Events Calendar

Gerontius RPO City of London Choir 13 March 2025.jpg

The Dream of Gerontius

Thursday 13 March 2025, 7.30pm
Royal Festival Hall

Daniel Hyde Conductor

Royal Philharmonic Orchestra

Kathryn Rudge Mezzo-soprano
Andrew Staples Tenor
James Platt Bass
City of London Choir
King's College Choir, Cambridge

Famously considered by Elgar ‘the best of me’, The Dream of Gerontius is all-engrossing, from its hushed, emotionally charged opening to its shattering climax. This performance, 125 years since the work’s premiere, is the first joint concert for conductor Daniel Hyde’s two choirs: City of London Choir and the world-famous Choir of King’s College, Cambridge.

Gerontius broke boundaries in 1900. It proved that a British composer could write a sacred choral work that stood comparison with the great oratorios. Unlike traditional oratorios, though, Elgar’s music is ‘through-composed’ – continuously evolving with the drama – and owes much to Wagnerian opera. ‘Since Parsifal, nothing of this mystic, religious kind of music has appeared… that displays the same power and beauty as yours,’ said Elgar’s friend, the music publisher August Jaeger.

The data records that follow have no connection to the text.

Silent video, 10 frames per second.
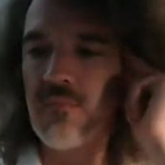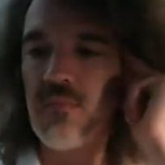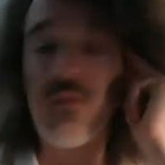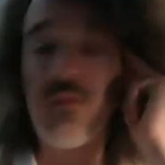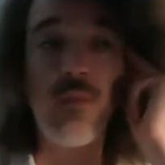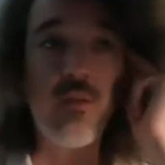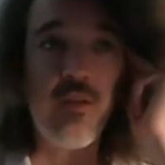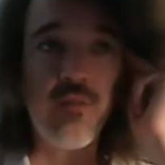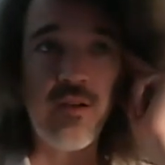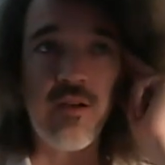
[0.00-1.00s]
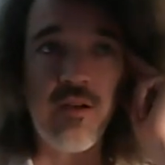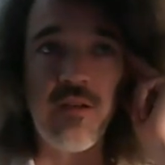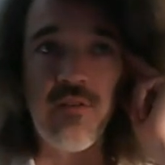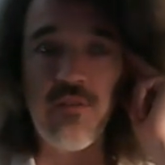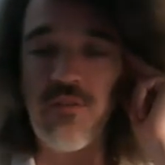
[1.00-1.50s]
some of you may find kind of
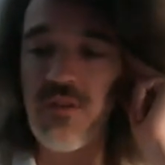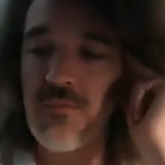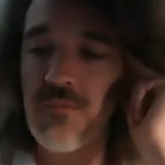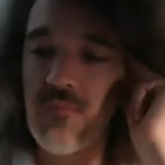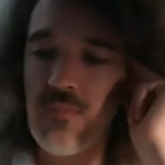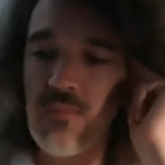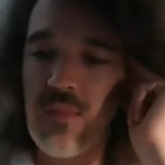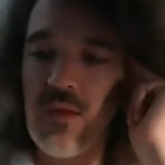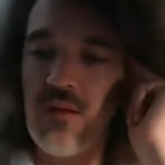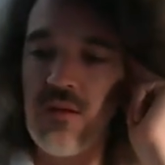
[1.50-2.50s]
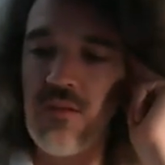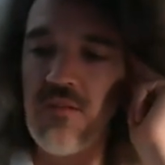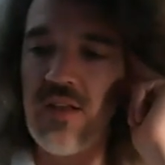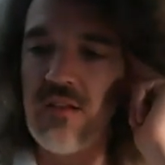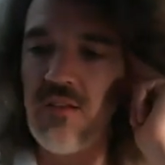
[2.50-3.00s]
interesting. Is
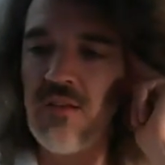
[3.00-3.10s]
that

Elgar also charted new waters by setting a spiritual but not, crucially, a biblical text. Cardinal Newman’s poem describes a devout man’s final hours on earth and his soul’s journey to judgement. Distinctively Catholic themes (including the choruses of wild Demons, thrilling, exultant Angels and Souls in Purgatory) were highly controversial at the time. Yet Gerontius is Everyman; and Elgar’s mighty work, one of the most cherished for chorus and orchestra, transcends religious differences. The exquisite final bars, in which the guardian Angel lays the Soul to rest with a loving farewell, are full of consolation and extraordinary emotional resonance that speak to all.